National and regional legislators have the power, especially in the field of public healthcare, to increase controls on AI systems used in different hospitals. – Guillermo Lazcoz, postdoctoral researcher

Such powers will become even more relevant as the Act’s next provisions phase in. The obligations for high-risk systems apply from August 2026 in some cases, and from August 2027 in others. For now, there is a grey zone. Patients already face risks, while regulators cannot yet enforce the Act’s stricter safeguards.

Still, the enforcement of new provisions under the AI Act remains contested in political debate. Mario Draghi has called for a pause in rolling out the next stage of the legislation. He argued: “But the next stage—covering high-risk AI systems in areas like critical infrastructure and health—must be proportionate and support innovation and development. In my view, implementation of this stage should be paused until we better understand the drawbacks”.

Innovation burdens: smaller firms suffer

For developers, especially smaller firms, the regulatory landscape is starting to feel like a minefield. Already navigating the demands of the MDR and the IVDR, they now face the added layer of the AI Act.

MedTech Europe has warned that “over 70 per cent of IVD and MD manufacturers had to allocate more resources to regulatory compliance efforts”. It stresses that the “layering requirements on top of other requirements” creates an overall cumulative effect, which can be devastating, especially for SMEs.
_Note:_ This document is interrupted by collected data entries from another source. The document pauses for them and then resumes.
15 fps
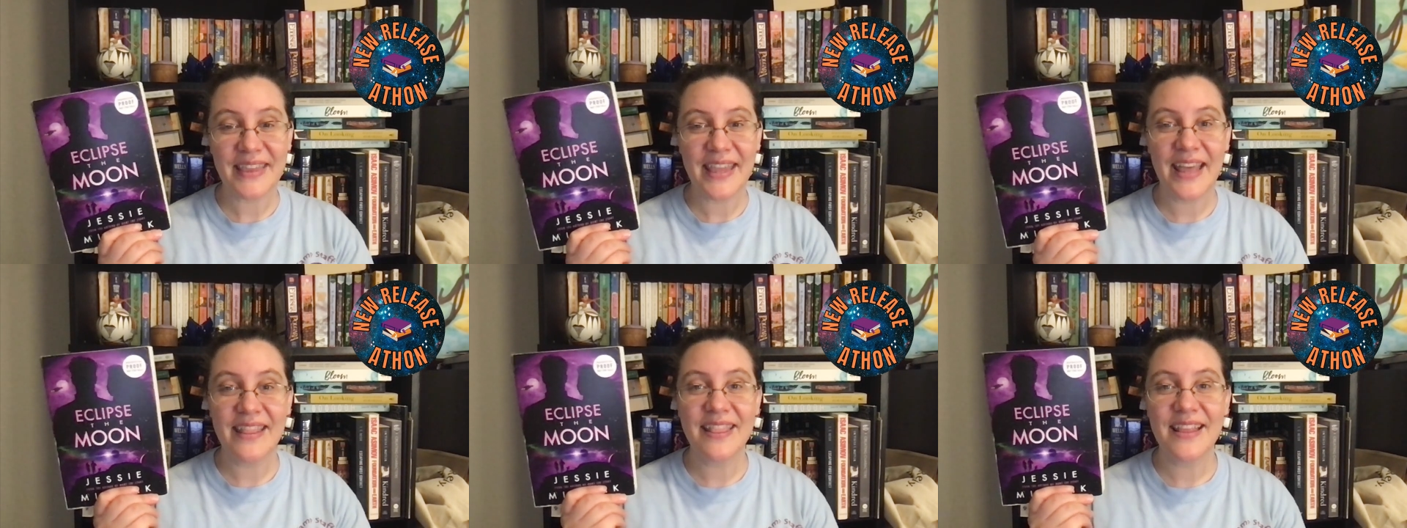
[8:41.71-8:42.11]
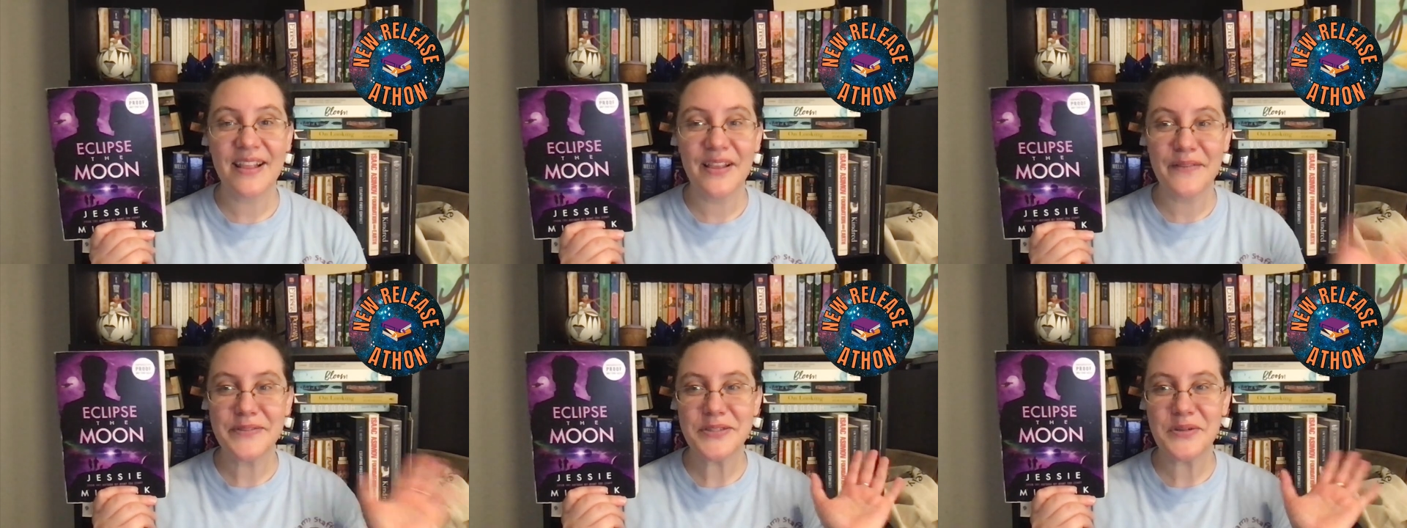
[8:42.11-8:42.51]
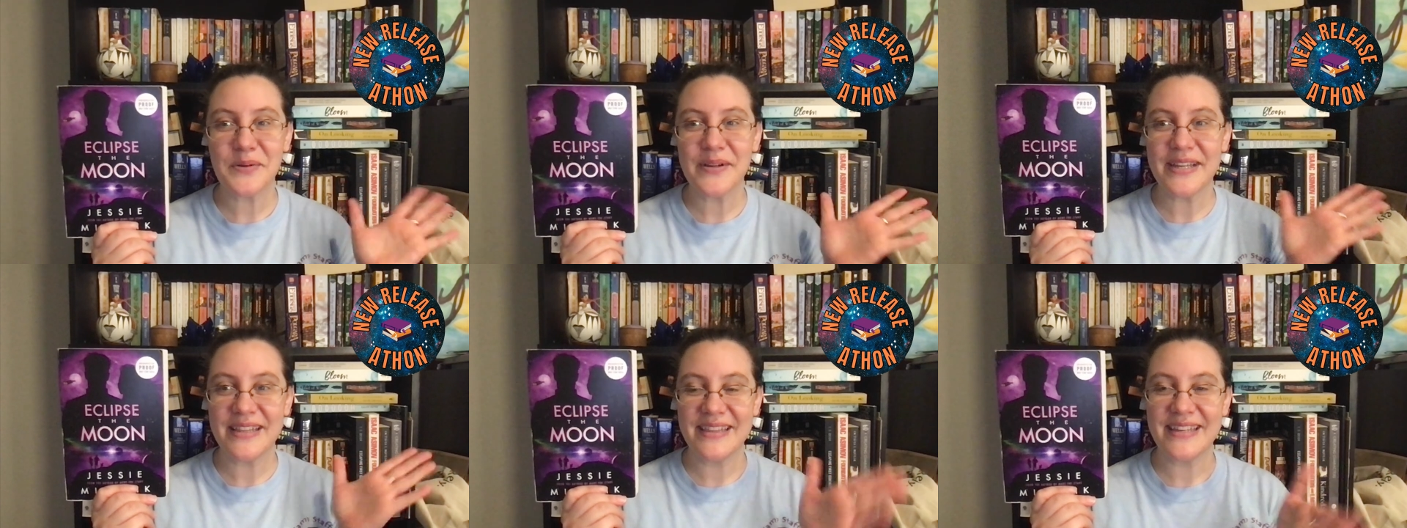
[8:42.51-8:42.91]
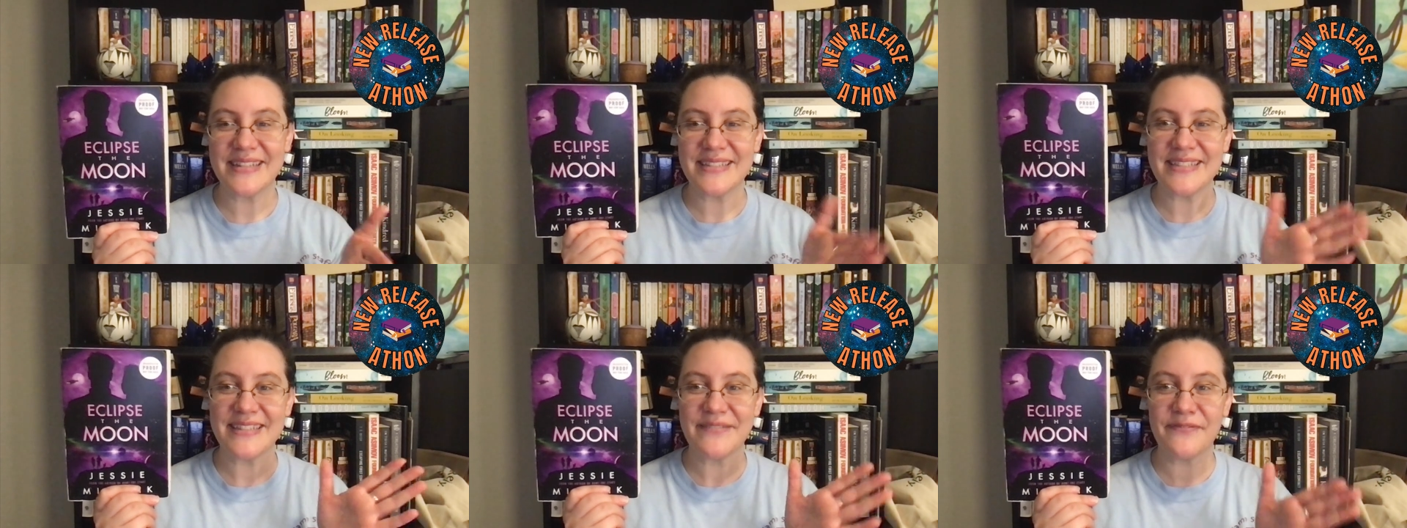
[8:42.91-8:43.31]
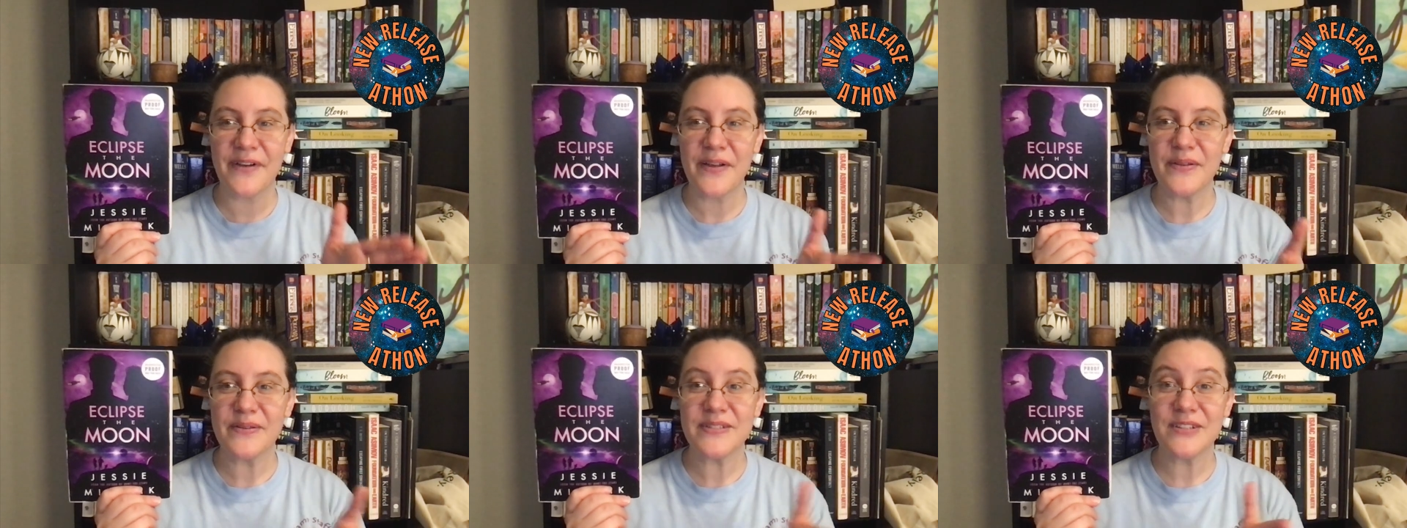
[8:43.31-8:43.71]
and the love story in this
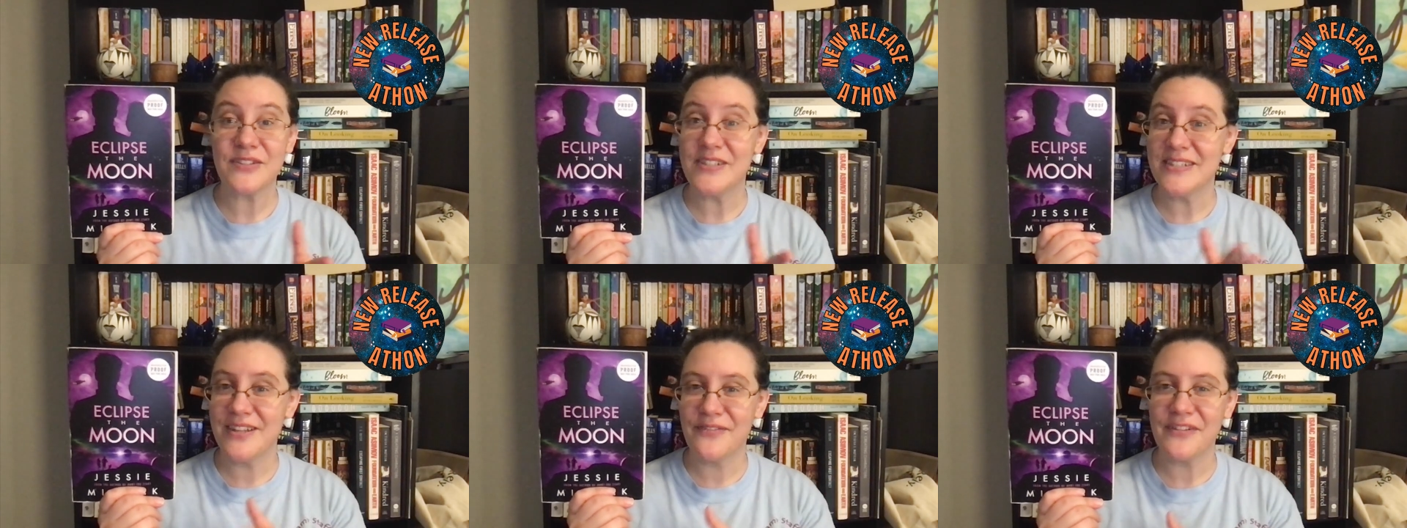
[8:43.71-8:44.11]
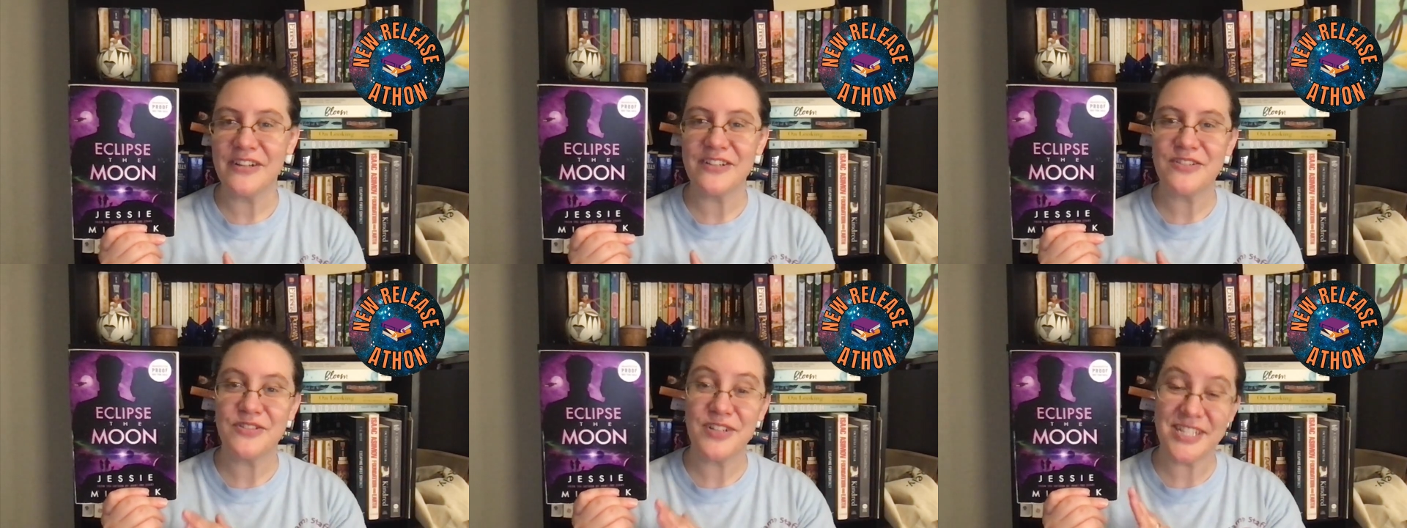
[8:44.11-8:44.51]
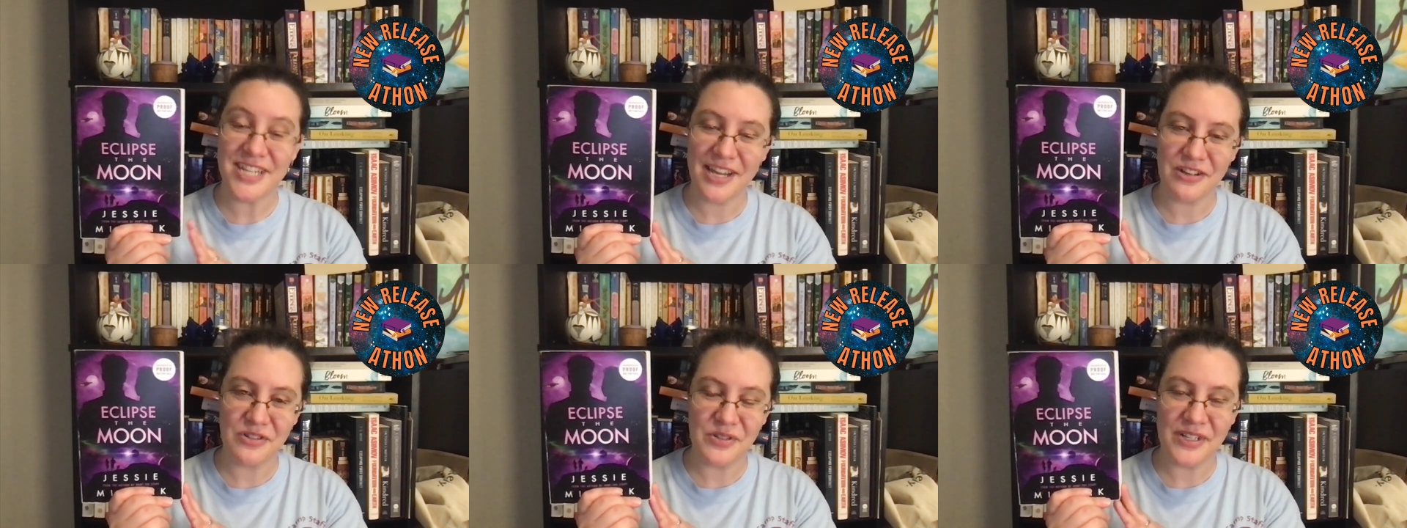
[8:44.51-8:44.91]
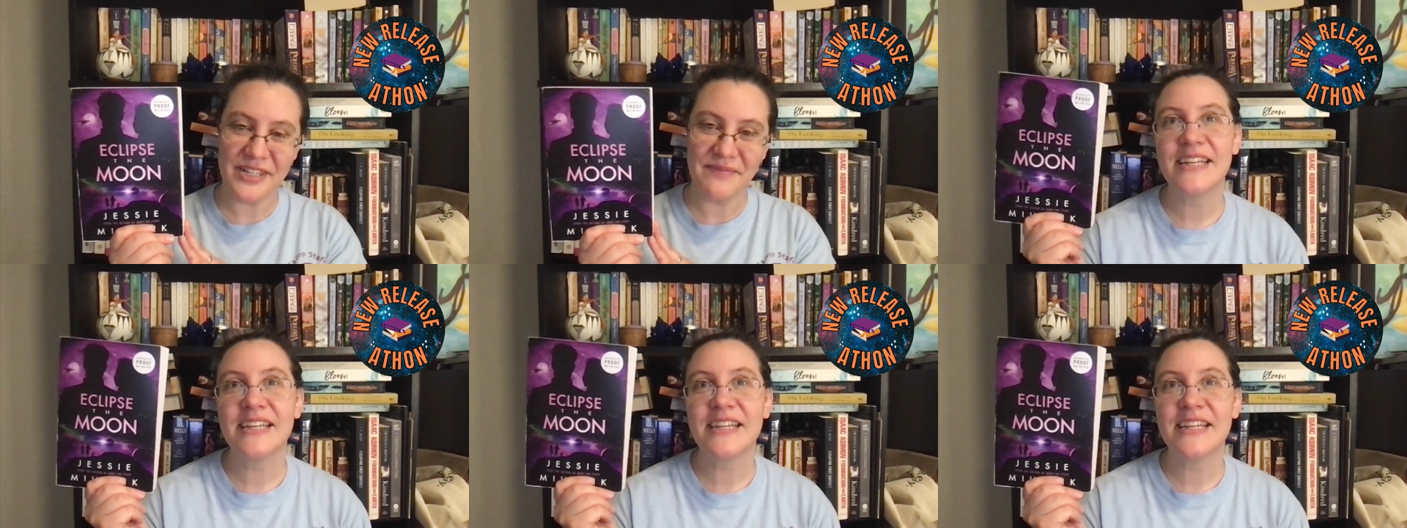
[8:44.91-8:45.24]
follows a different trajectory.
On the same lines, the Market Research Report on AI for diagnosis shows how difficult it can be for smaller players to keep pace. Their study notes that “smaller healthcare facilities often find it difficult to allocate resources… leading to unequal adoption across regions”. The same report highlights regulation as an obstacle. According to it, the “regulatory environment in France presents one of the most significant challenges to the adoption of AI diagnostics”. Unlike traditional diagnosis technologies, AI systems must undergo extensive evaluations to ensure reliability, transparency, and patient safety.

Regulators insist they are trying to ease the load. Guidance from AIB–MDCG suggests AI manufacturers “may include the elements of the quality management system provided by the AIA as part of the existing quality management system provided by the MDR and IVDR”. This point intends to “avoid unnecessary administrative burden”.

The human factor

Patient groups and watchdogs take the opposite. For them regulation is not a brake, but a safeguard. The European Patients’ Forum has warned that “biased and unrepresentative data” in medical AI could lead to further perpetuate healthcare disparities, discrimination, unequal treatment, and unequal access to healthcare”. The WHO has issued a similar warning. They warn that “the data used to train AI may be biased, generating misleading or inaccurate information that could pose risks to health, equity and inclusiveness”.

The consequences are visible. Civio revealed that these risks patients with cancer being send home with a false reassurance of false negatives. These types of situations present real risks for health. It can lead to delaying treatment, which might have potentially fatal outcomes for those whose cancers went undetected.

Other recent tests of AI in clinical settings point to the same tension. In Shanghai, a public competition pitted radiologists against an AI system to analyse chest X-rays. The algorithm delivered results faster than the doctors. Nevertheless, it overlooked certain diagnoses and produced reports that lacked the empathy of human assessments. Doctors, by contrast, spotted cases the AI missed and produced warmer reports.